Après avoir perdu une série de poursuites en diffamation concernant ses fausses allégations sur la fusillade de l’école Sandy Hook, la marque Infowars d’Alex Jones se dirige aujourd’hui vers une vente aux enchères. Mais cette vente ordonnée par le tribunal marque plus que le démantèlement d’une plateforme médiatique controversée. Elle représente un moment curieux dans l’histoire culturelle américaine, où les progressistes et les conservateurs pourraient se retrouver à se battre pour revendiquer l’audience d’un homme qui a transformé la radio de conspiration nocturne en un phénomène multimédia.
Jones n’était pas le premier à exploiter l’appétit américain pour des explications alternatives. Il est issu d’une tradition de diffusion paranoïaque distinctement américaine, suivant les traces de l’auteur de Behold a Pale Horse, Bill Cooper, dont l’émission “Hour of the Time” mettait en garde contre des sociétés secrètes et des complots gouvernementaux tout au long des années quatre-vingt-dix, et Art Bell, dont Coast to Coast AM tenait compagnie aux insomniaques avec des histoires de visiteurs extraterrestres et de gouvernements de l’ombre. Mais là où ces prédécesseurs restaient des voix dans l’obscurité, Jones a tiré la culture de la conspiration vers la lumière du jour.

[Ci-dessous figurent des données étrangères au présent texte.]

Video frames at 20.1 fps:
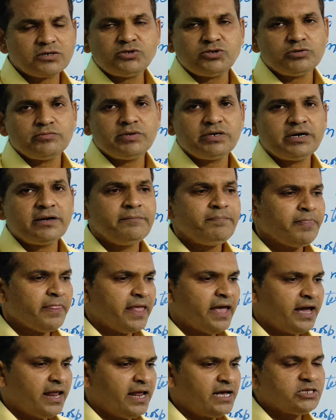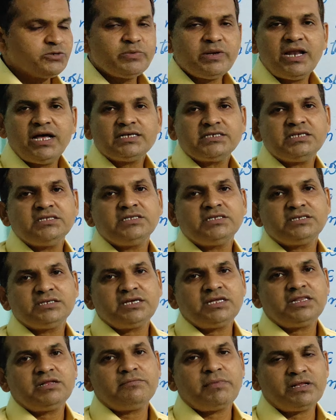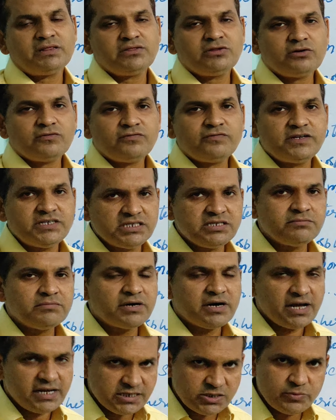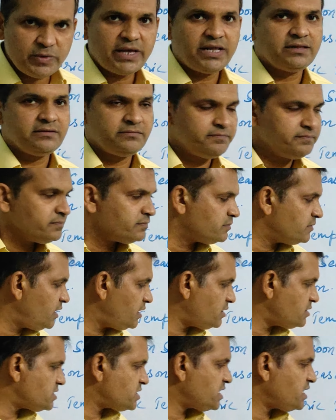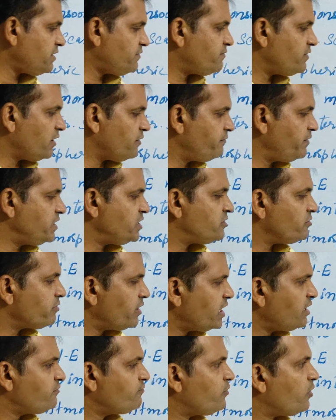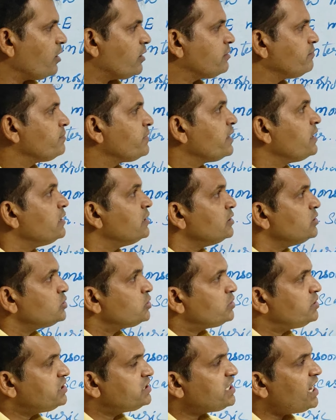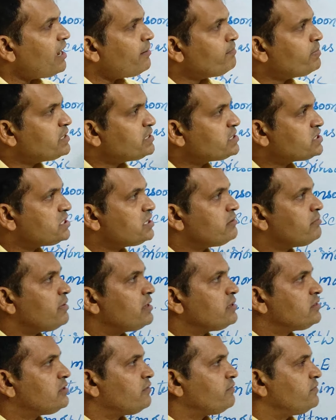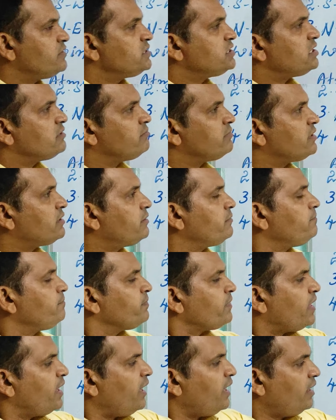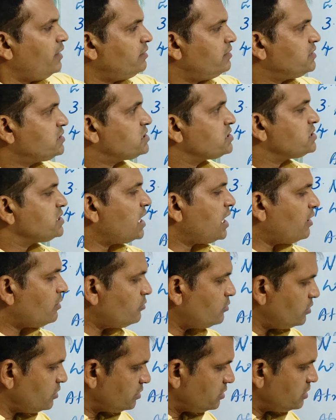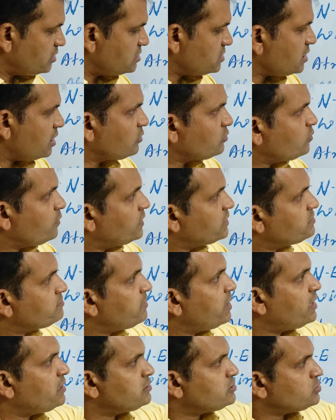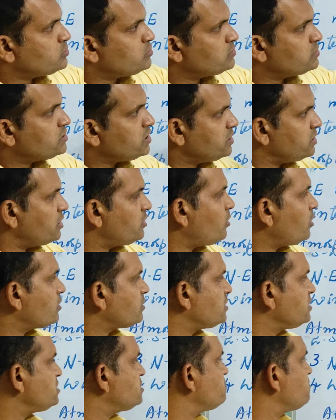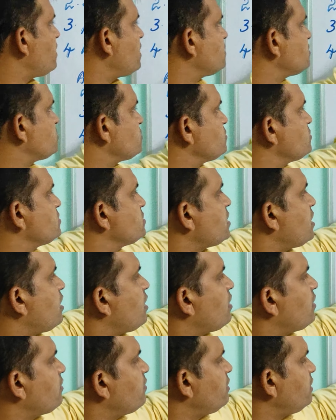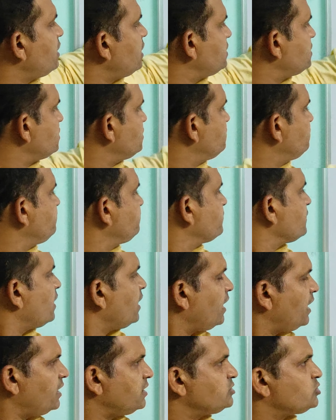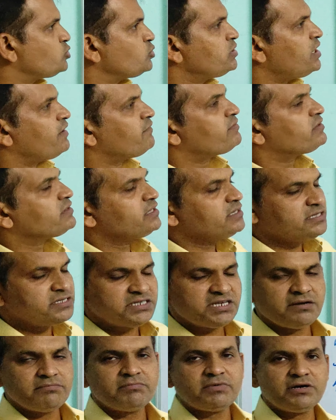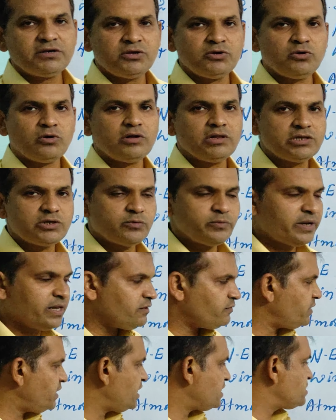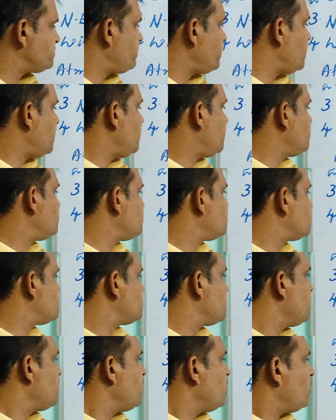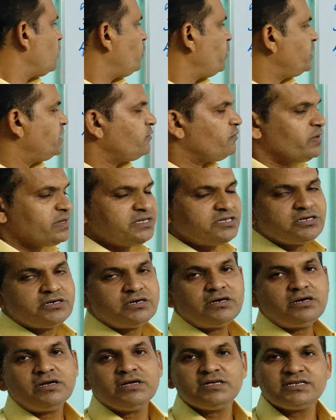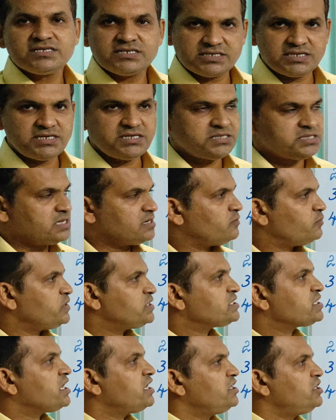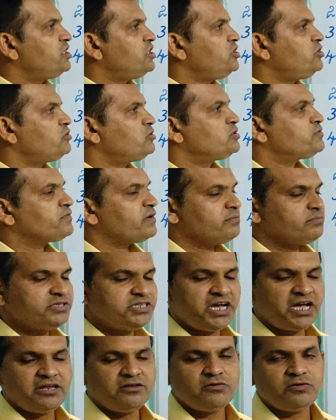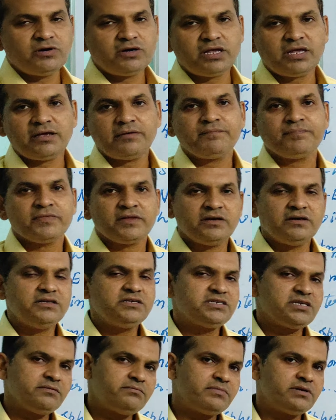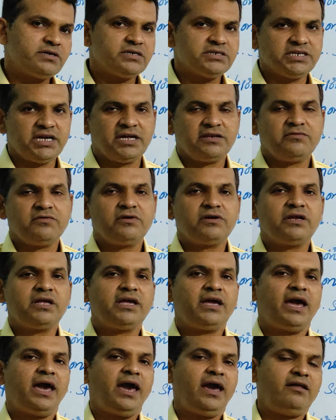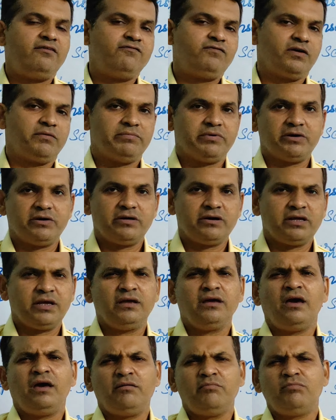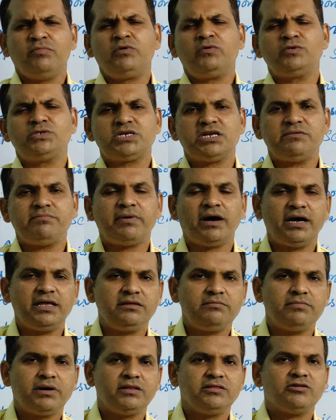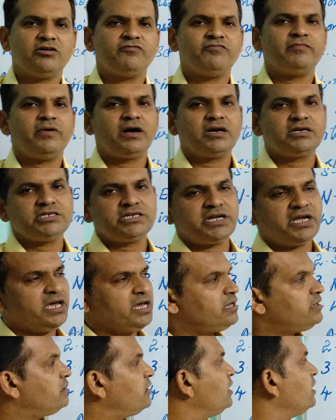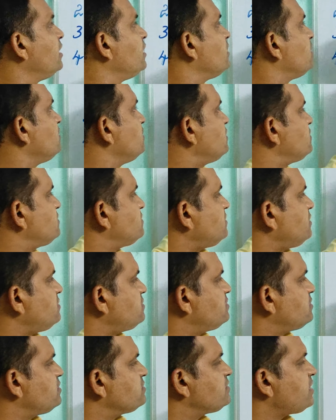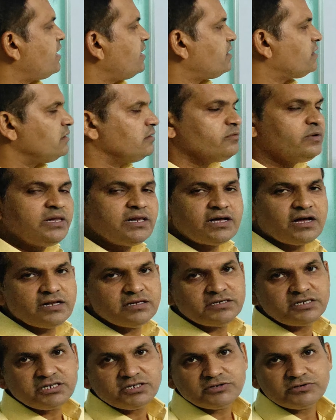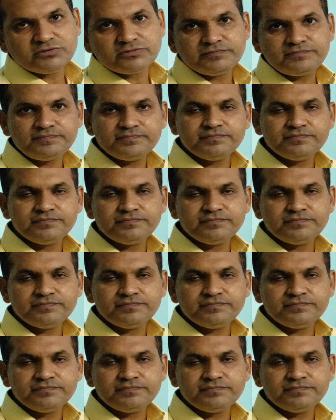October, and as well as in, in the month of December as well. They receive a winter rainfall. So this happens in the month of December, and this is how the southwest monsoons and the northeast monsoons are related. And soon after the December, you all know well, we experience with the winter season, which continues from January, December, January and February, and mostly by the month of March again, this seasonal cycle will continue.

Son innovation ne résidait pas dans le contenu — la plupart de ses théories étaient recyclées à partir de sources plus anciennes — mais dans la manière de les présenter. Cooper faisait ses diffusions depuis une cabane en Arizona jusqu’à sa mort lors d’une fusillade avec la police. Bell parlait d’un ton mesuré des possibilités surnaturelles. Jones, trapu et musclé en revanche, créait une expérience multimédia à pleine voix, avec des accessoires, des diffusions sur place, et un sens d’urgence omniprésent dans des projets tels que le film de 2000 Dark Secrets: Inside Bohemian Grove, qui faisait paraître ses prédécesseurs désuets en comparaison.
Ce qui est remarquable dans le moment actuel n’est pas seulement la chute temporaire de Jones — c’est la ruée pour combler le vide qu’il laisse derrière lui avec la marque. Des groupes progressistes envisagent des plans pour acquérir Infowars et le transformer en une opération de vérification des faits, avec l’éditeur de The Barbed Wire promettant de « déformer les esprits brisés d’amis et de proches » et « d’exciser les mensonges nuisibles de l’histoire » ( Jones applaudirait sûrement cet enthousiasme ). Pendant ce temps, des figures conservatrices parlent de préserver le site comme une sorte de musée pour les médias alternatifs, peut-être soutenu par l’aide financière d’Elon Musk.
La bataille pour les restes d’Infowars s’annonce intense. Il ne s’agit pas seulement d’acquérir un site web ou une liste de clients — il s’agit de revendiquer l’attention d’un public qui a démontré sa loyauté et son pouvoir d’achat. Jones lui-même semble comprendre cela mieux que quiconque. Même si Infowars se dirige vers une vente aux enchères, il est occupé à mettre en place de nouvelles plateformes et à faire allusion à des acheteurs “patriotes” mystérieux qui pourraient préserver son rôle.
Après tout, comme les pionniers de la radio qu’il a suivis, Jones a montré une remarquable capacité d’adaptation tout au long de sa carrière. Il a évolué d’un petit acteur de l’accès public à un magnat des médias numériques, a survécu à la déplateformisation des grands réseaux sociaux, s’est réaffirmé sur X après que Musk a restauré son compte, et a maintenu la loyauté de son audience même après avoir admis au tribunal que la fusillade de Sandy Hook était « 100 % réelle ». Maintenant, malgré la faillite et la perte de sa plateforme phare, il se positionne pour une nouvelle transformation. À une époque où Donald Trump — ancien invité de l’émission de Jones, et un autre allié puissant — a repris la Maison Blanche malgré ses propres problèmes juridiques, il serait prématuré de le compter hors jeu.